** What needs to be done **
Could you give the data that follows again exactly, without its pictures?

** Material provided **
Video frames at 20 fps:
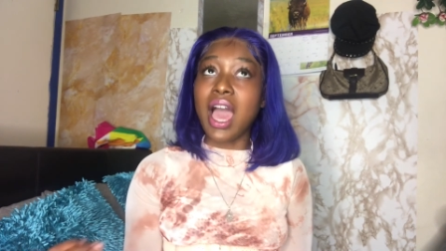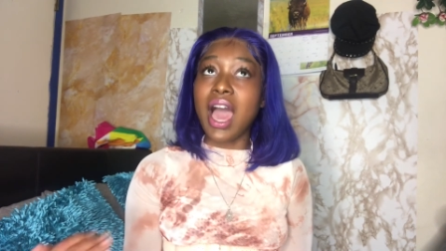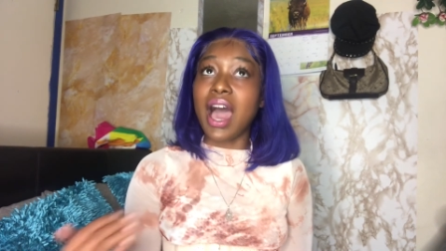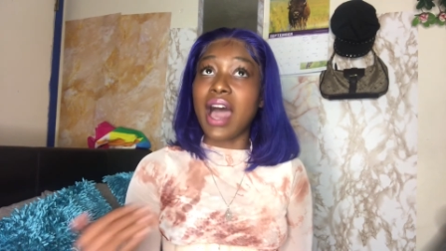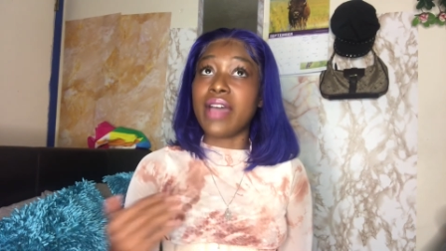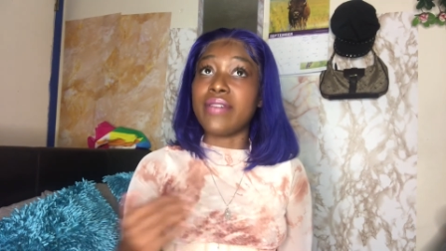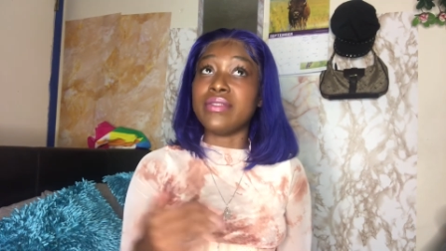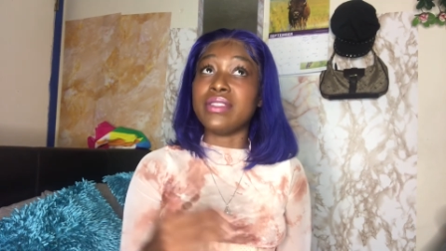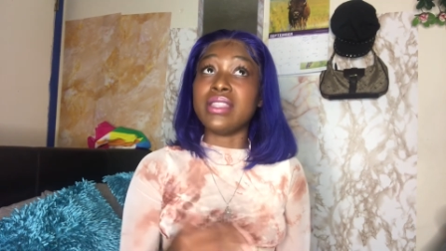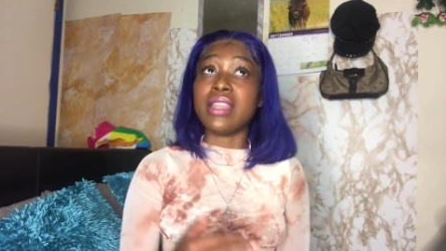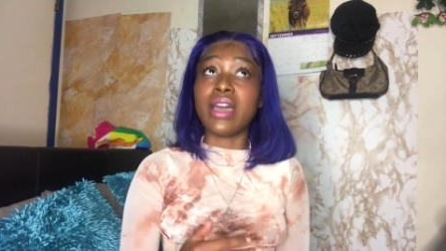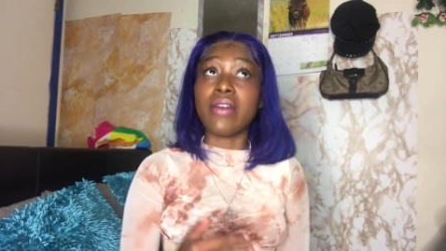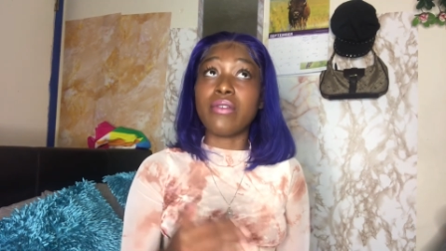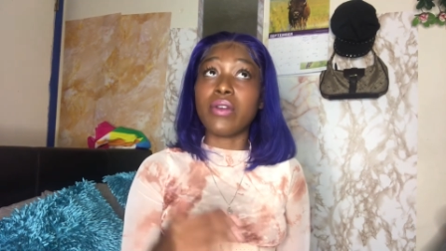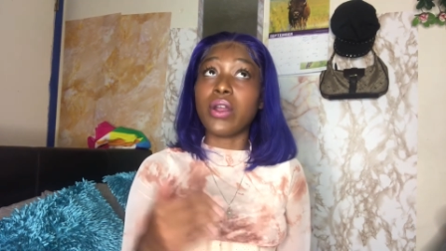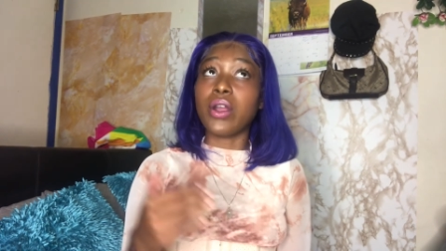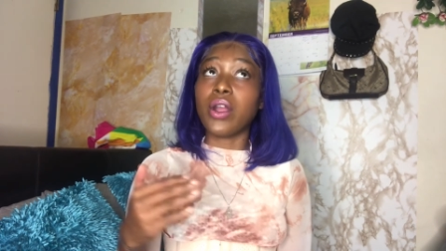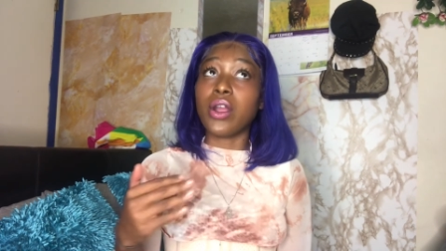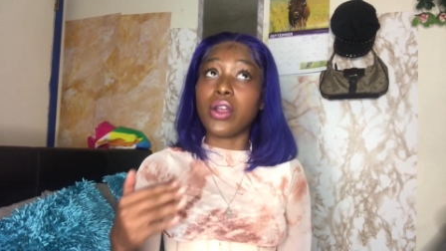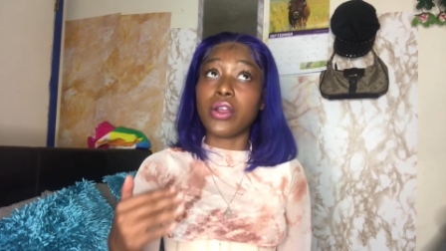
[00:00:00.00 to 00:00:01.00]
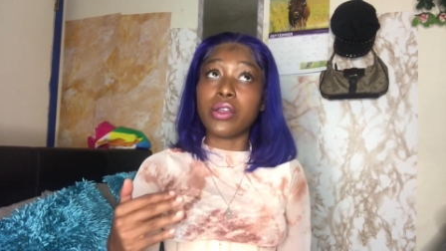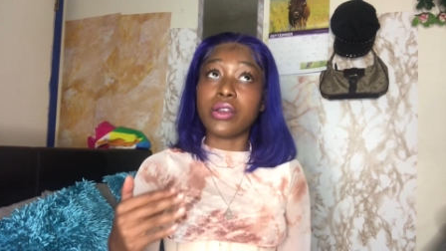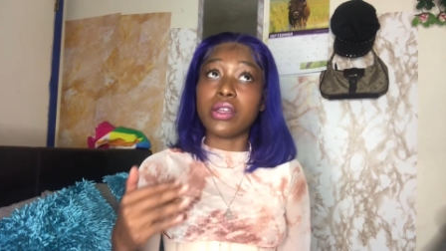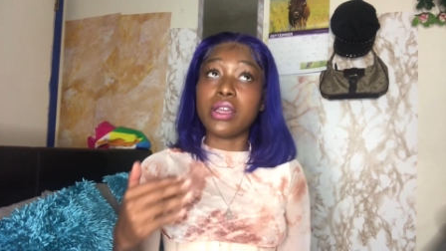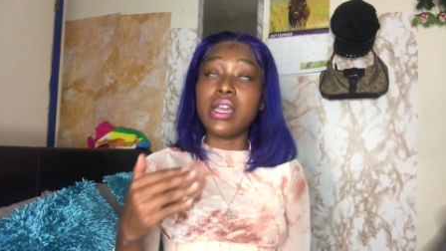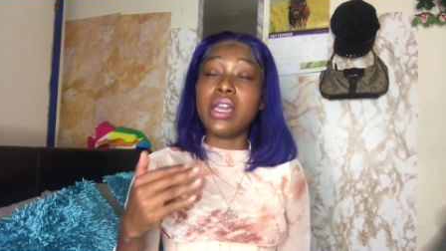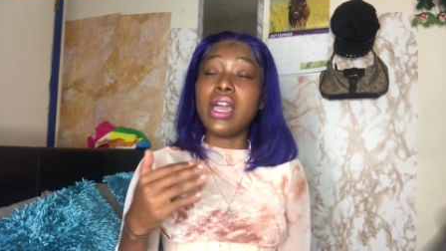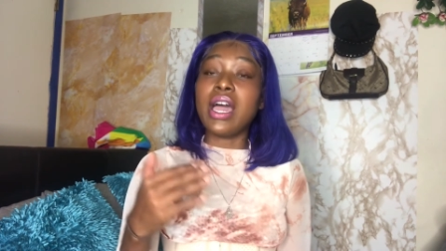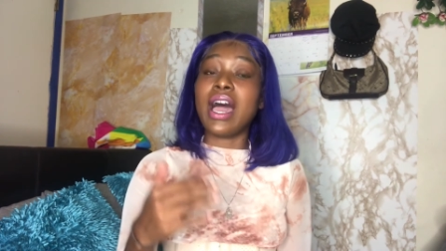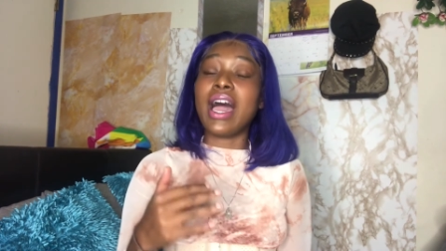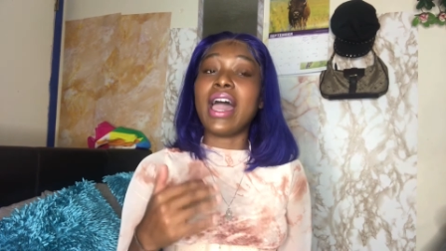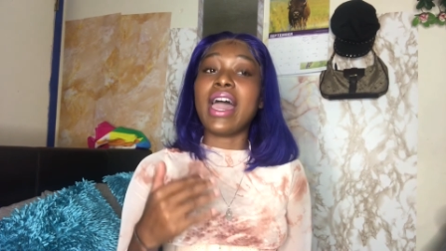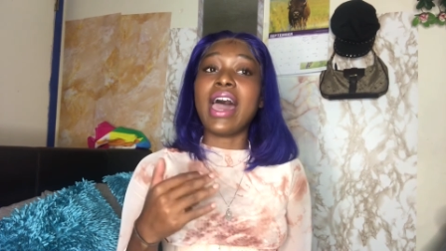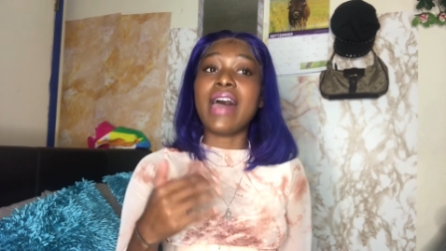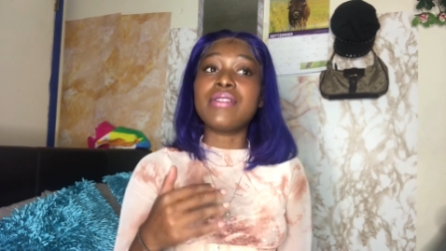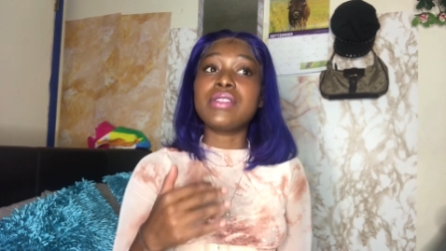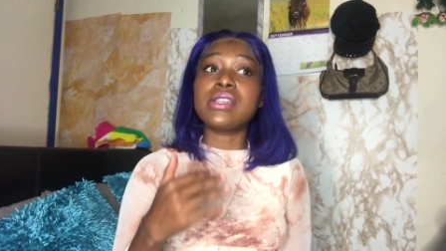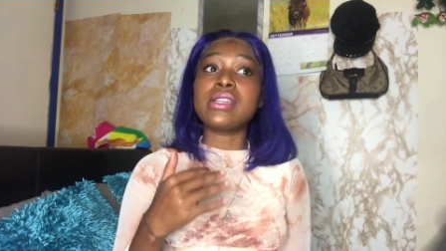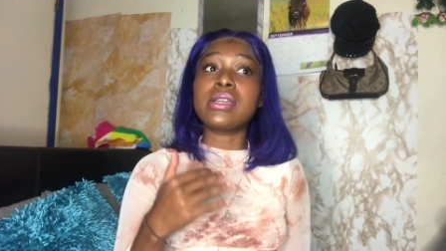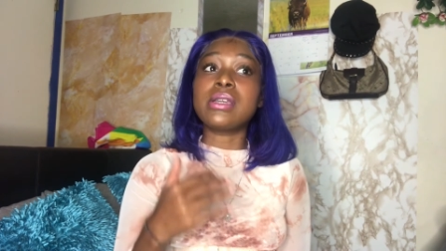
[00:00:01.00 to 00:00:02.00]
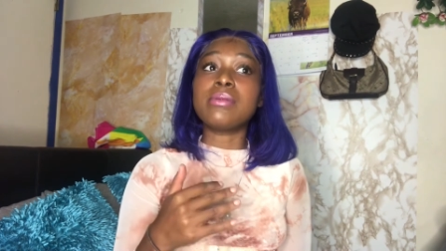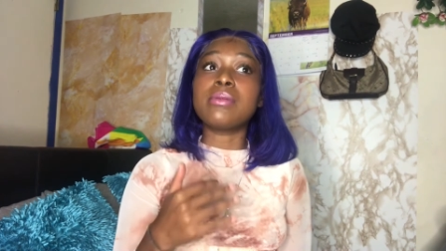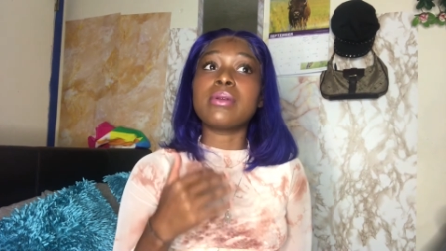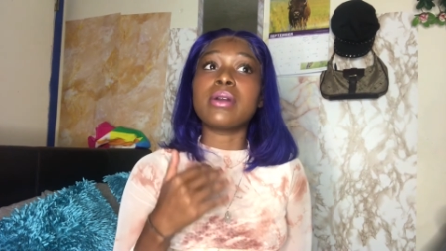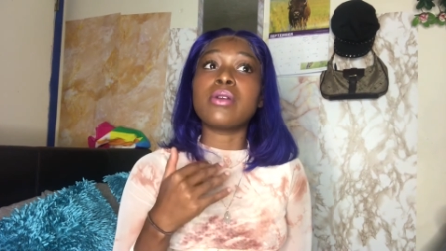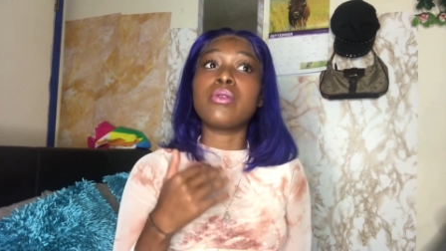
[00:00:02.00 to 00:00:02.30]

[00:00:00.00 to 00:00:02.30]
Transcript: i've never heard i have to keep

** Completed task **
Video frames at 20 fps:
[00:00:00.00 to 00:00:01.00]
[00:00:01.00 to 00:00:02.00]
[00:00:02.00 to 00:00:02.30]

[00:00:00.00 to 00:00:02.30]
Transcript: i've never heard i have to keep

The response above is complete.